2 - Fora do período consagrado ao programa de estudos e sob reserva das regras e condições aplicáveis à actividade pertinente, os estudantes podem exercer uma actividade profissional subordinada, nos termos dos n.º 1 do artigo 88.º, mediante autorização prévia concedida pelo SEF.
3 - O SEF está obrigado às comunicações previstas nos n.os 3 e 4 do artigo 88.º.

Secção IV
Autorização de residência para reagrupamento familiar

Artigo 98.º
Direito ao reagrupamento familiar

1 - O cidadão com autorização de residência válida tem direito ao reagrupamento familiar com os membros da família que se encontrem fora do território nacional, que com ele tenham vivido noutro país ou que dele dependam e independentemente de os laços familiares serem anteriores ou posteriores à entrada do residente.
2 - Nas circunstâncias referidas no número anterior é igualmente reconhecido o direito ao reagrupamento familiar com os membros da família que tenham entrado legalmente em território nacional e que dependam ou coabitem com o titular de uma autorização de residência válida.
3 - O refugiado, reconhecido nos termos da lei que regula o asilo, tem direito ao reagrupamento familiar com os membros da sua família que se encontrem no território nacional ou fora dele, sem prejuízo das disposições legais que reconheçam o estatuto de refugiado aos familiares.

Artigo 99.º
Membros da família

1 - Para efeitos do disposto no artigo anterior, consideram-se membros da família do residente:

a) O cônjuge;
b) Os filhos menores ou incapazes a cargo do casal ou de um dos cônjuges;
c) Os menores adoptados pelo requerente quando não seja casado, pelo requerente ou pelo cônjuge, por efeito de decisão da autoridade competente do país de origem, desde que a lei desse país reconheça aos adoptados direitos e deveres idênticos aos da filiação natural e que a decisão seja reconhecida por Portugal;
d) Os filhos maiores, a cargo do casal ou de um dos cônjuges, que sejam solteiros e se encontrem a estudar num estabelecimento de ensino em Portugal;
e) Os ascendentes na linha recta e em 1.º grau do residente ou do seu cônjuge, desde que se encontrem a seu cargo;
f) Os irmãos menores, desde que se encontrem sob tutela do residente, de harmonia com decisão proferida pela autoridade competente do país de origem e desde que essa decisão seja reconhecida por Portugal.

2 - Consideram-se ainda membros da família para efeitos de reagrupamento familiar do refugiado menor não acompanhado:

a) Os ascendentes directos em 1.º grau;
b) O seu tutor legal ou qualquer outro familiar, se o refugiado não tiver ascendentes directos ou não for possível localizá-los.

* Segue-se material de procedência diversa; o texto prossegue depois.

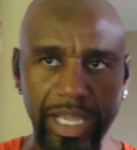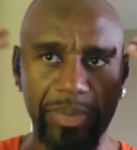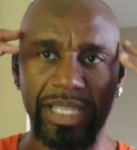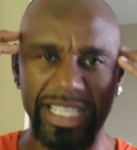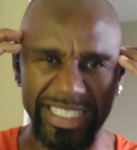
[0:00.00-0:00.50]
type
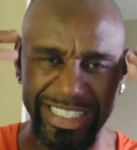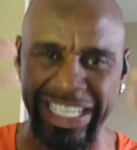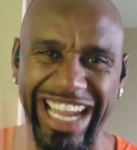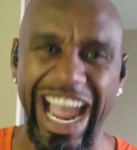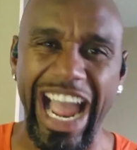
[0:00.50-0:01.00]
of things. It's the
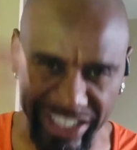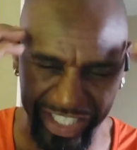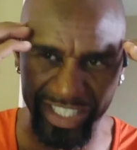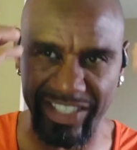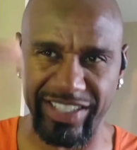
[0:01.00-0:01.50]

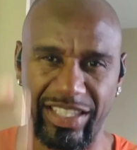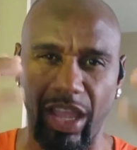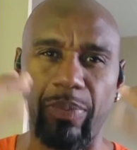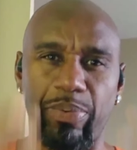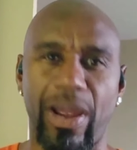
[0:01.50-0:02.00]
conscious
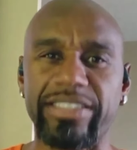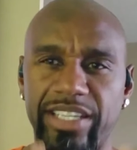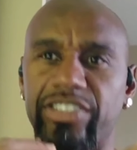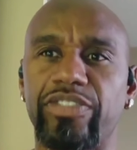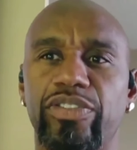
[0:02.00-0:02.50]
thought
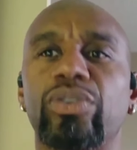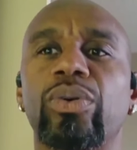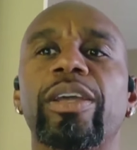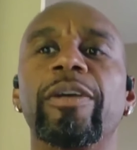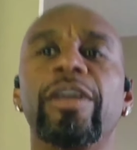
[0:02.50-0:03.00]
process of you
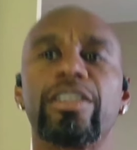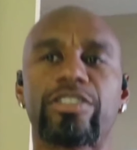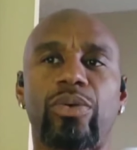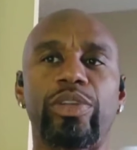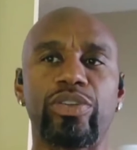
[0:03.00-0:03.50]
doing it.
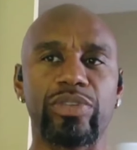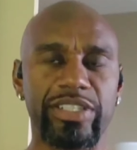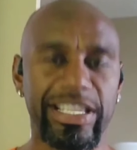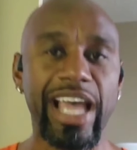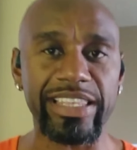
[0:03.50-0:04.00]
So when you
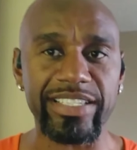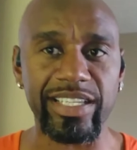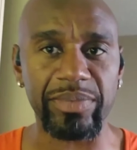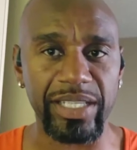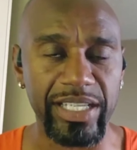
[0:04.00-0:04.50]
decide that
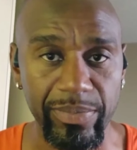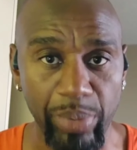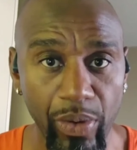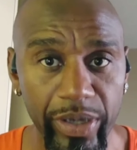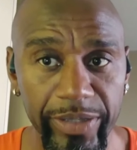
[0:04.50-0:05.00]
something is
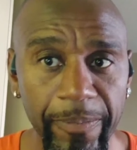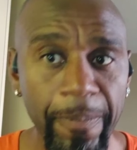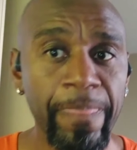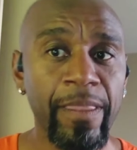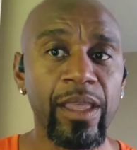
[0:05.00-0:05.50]
important
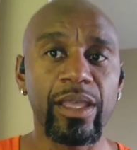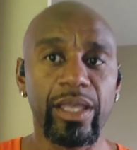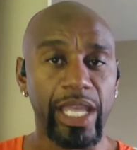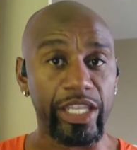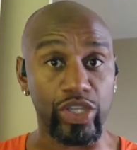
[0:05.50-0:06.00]

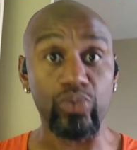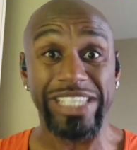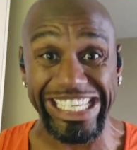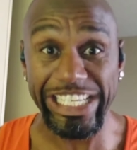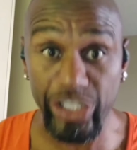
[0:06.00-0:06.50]
and you
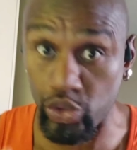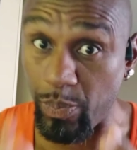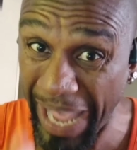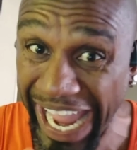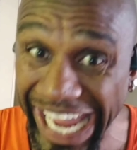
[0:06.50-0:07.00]
need to
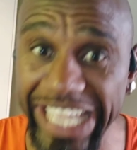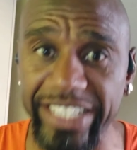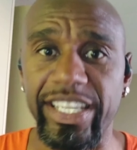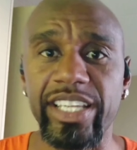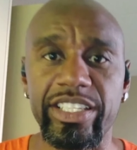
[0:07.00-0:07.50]
pay
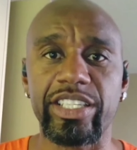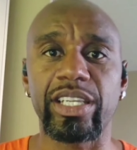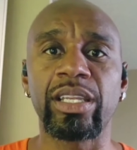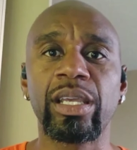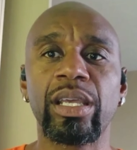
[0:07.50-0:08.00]

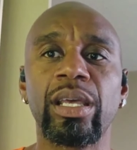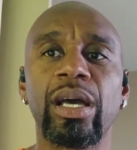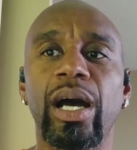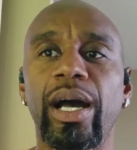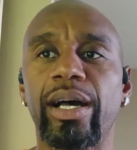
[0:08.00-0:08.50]
attention,
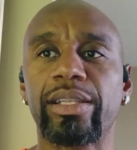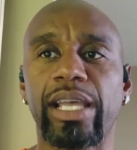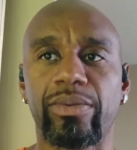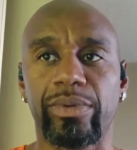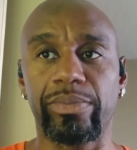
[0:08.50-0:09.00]

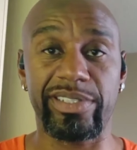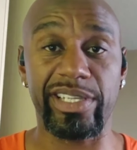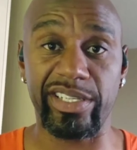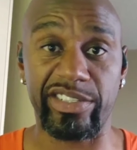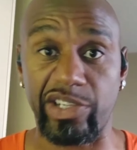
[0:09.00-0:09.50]
like when we
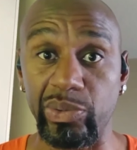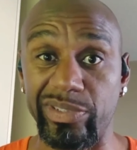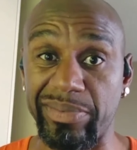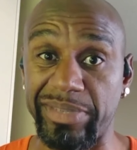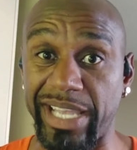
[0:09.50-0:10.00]
sit in school
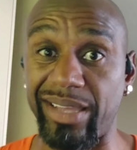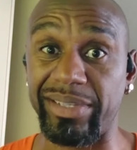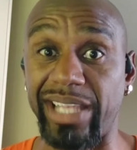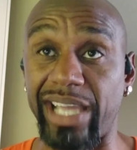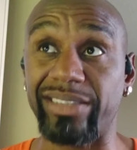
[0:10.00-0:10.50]
sometimes
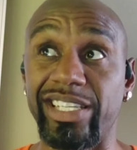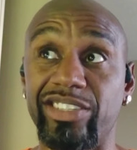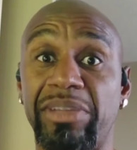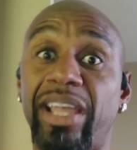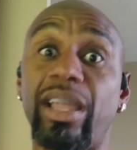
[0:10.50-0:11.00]
and our
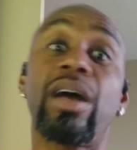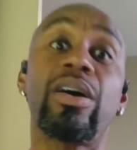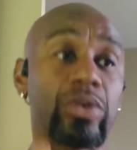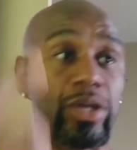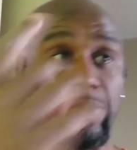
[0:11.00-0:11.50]
teachers be like,
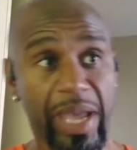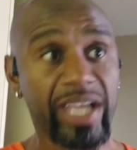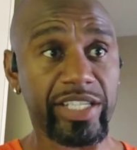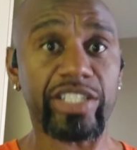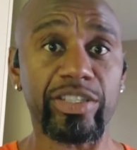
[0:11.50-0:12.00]
oh, pay
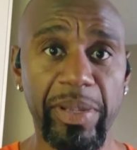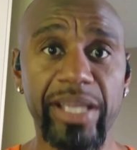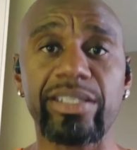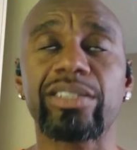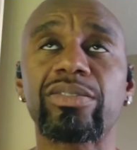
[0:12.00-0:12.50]
attention. You're
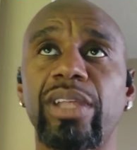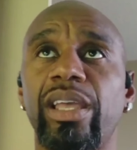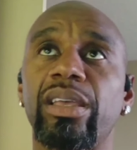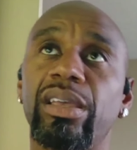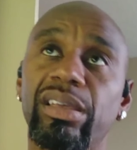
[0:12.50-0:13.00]

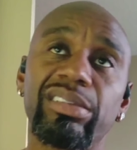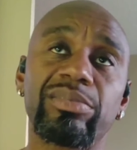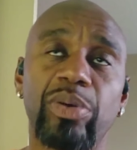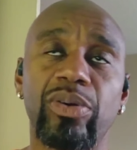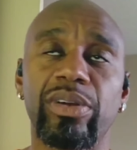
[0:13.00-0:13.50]
like, it's
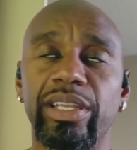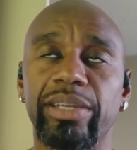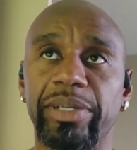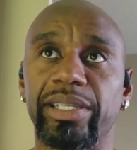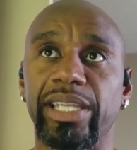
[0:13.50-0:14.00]
boring.
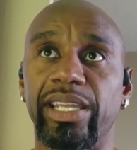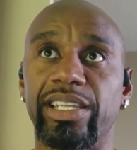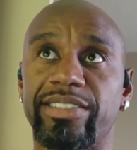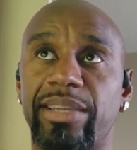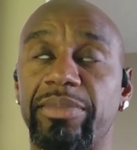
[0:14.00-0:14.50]
But then
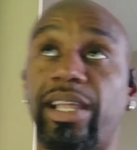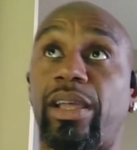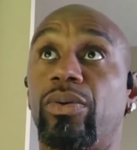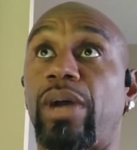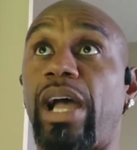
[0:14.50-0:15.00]
there's something
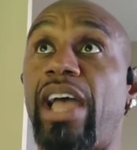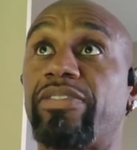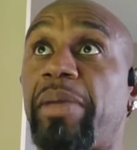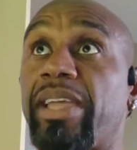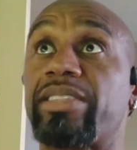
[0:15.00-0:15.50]
like, oh, I have
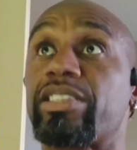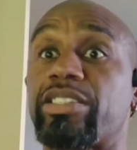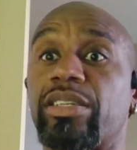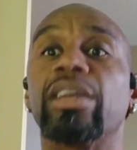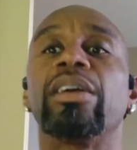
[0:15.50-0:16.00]
to pay
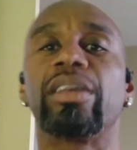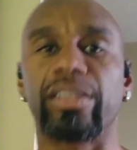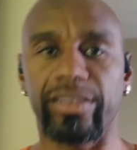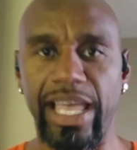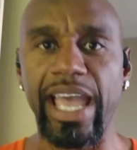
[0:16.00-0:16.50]
attention.
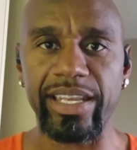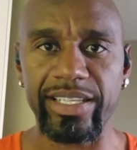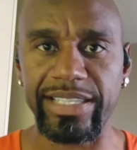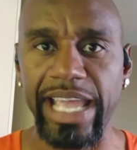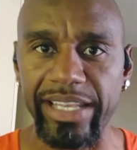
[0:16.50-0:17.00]
That
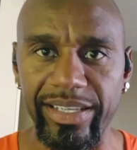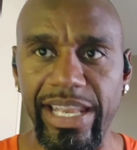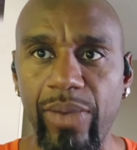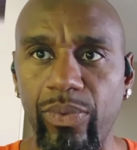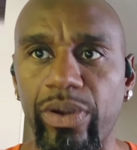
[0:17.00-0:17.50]
is that
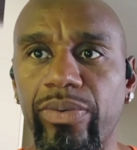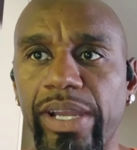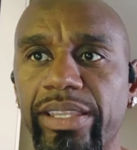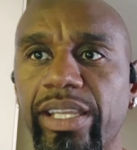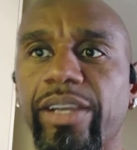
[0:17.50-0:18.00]
network
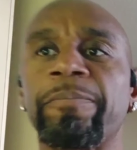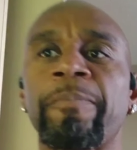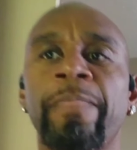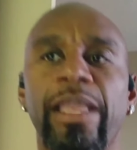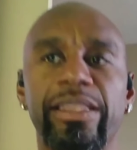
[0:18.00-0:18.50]
right there.
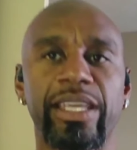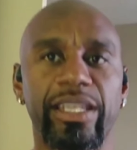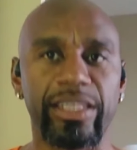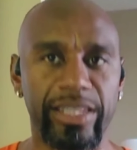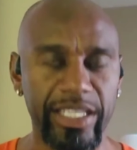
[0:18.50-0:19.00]
And
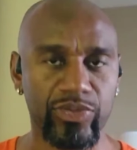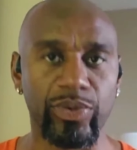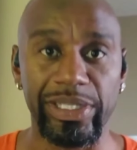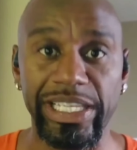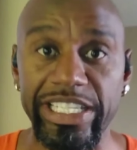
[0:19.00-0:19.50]
then this will
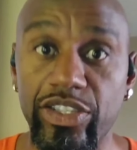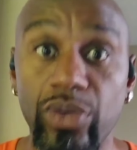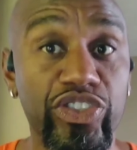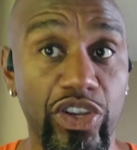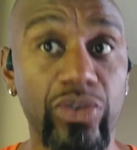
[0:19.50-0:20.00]
release
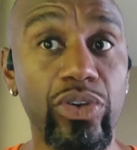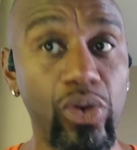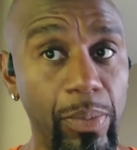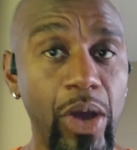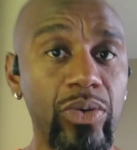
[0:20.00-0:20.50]
those certain
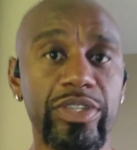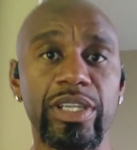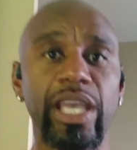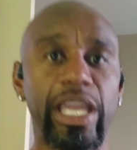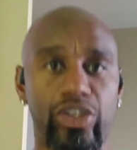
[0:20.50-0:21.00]
hormones
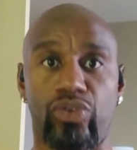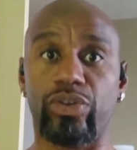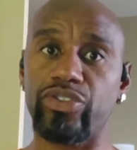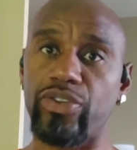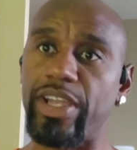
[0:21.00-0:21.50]
and
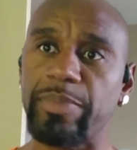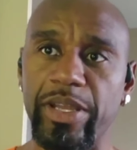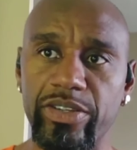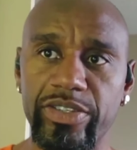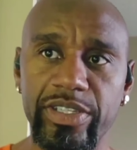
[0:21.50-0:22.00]

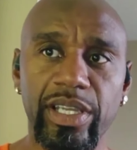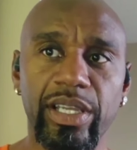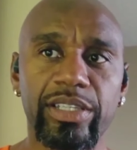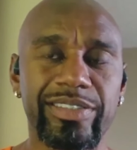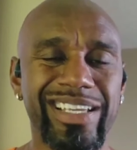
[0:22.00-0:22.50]
neurotransmitters,
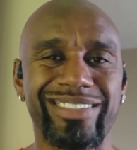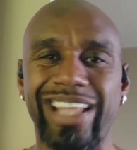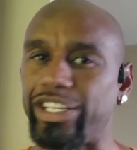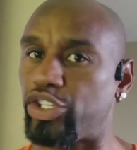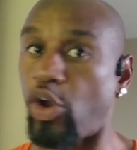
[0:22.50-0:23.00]
such
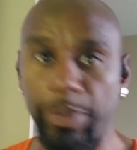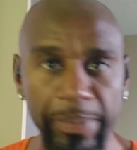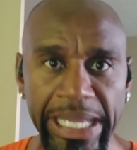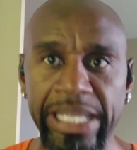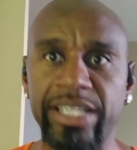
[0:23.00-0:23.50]
like
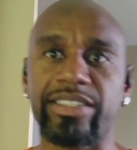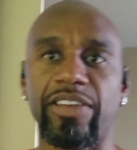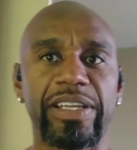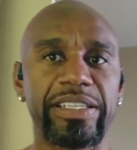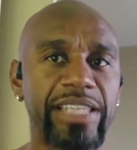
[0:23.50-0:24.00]
dopamine and
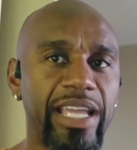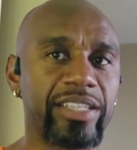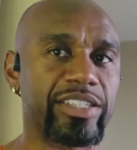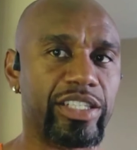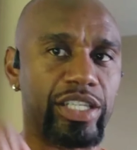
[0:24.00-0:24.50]
stuff like that,
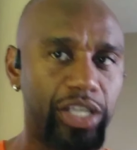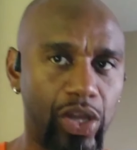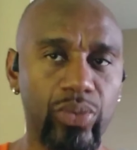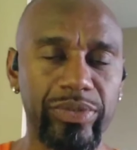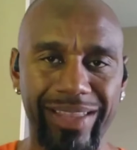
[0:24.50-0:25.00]
to
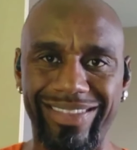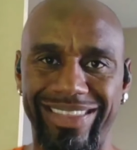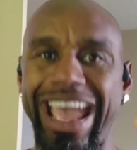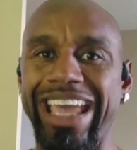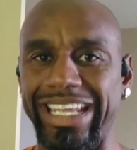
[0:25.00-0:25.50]
denote
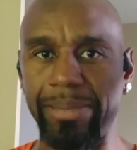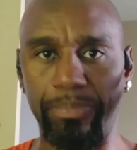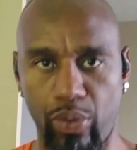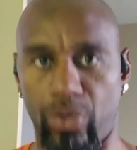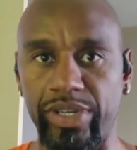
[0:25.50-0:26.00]
that
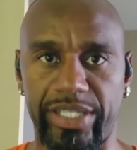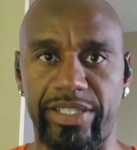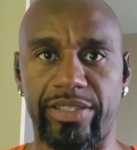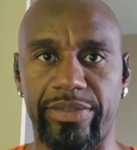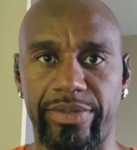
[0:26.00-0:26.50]

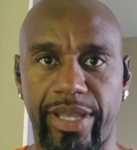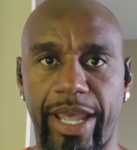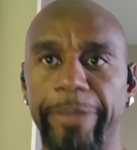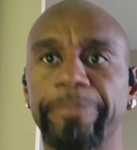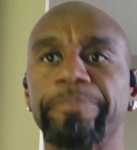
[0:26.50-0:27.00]
importance. Okay?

3 - Consideram-se membros da família para efeitos de reagrupamento familiar do titular de autorização de residência para estudo, estágio profissional não remunerado ou voluntariado apenas os mencionados nas alíneas a) a c) do n.º 1.
4 - O reagrupamento familiar com filho menor ou incapaz de um dos cônjuges depende da autorização do outro progenitor ou de decisão de autoridade competente de acordo com a qual o filho lhe tenha sido confiado.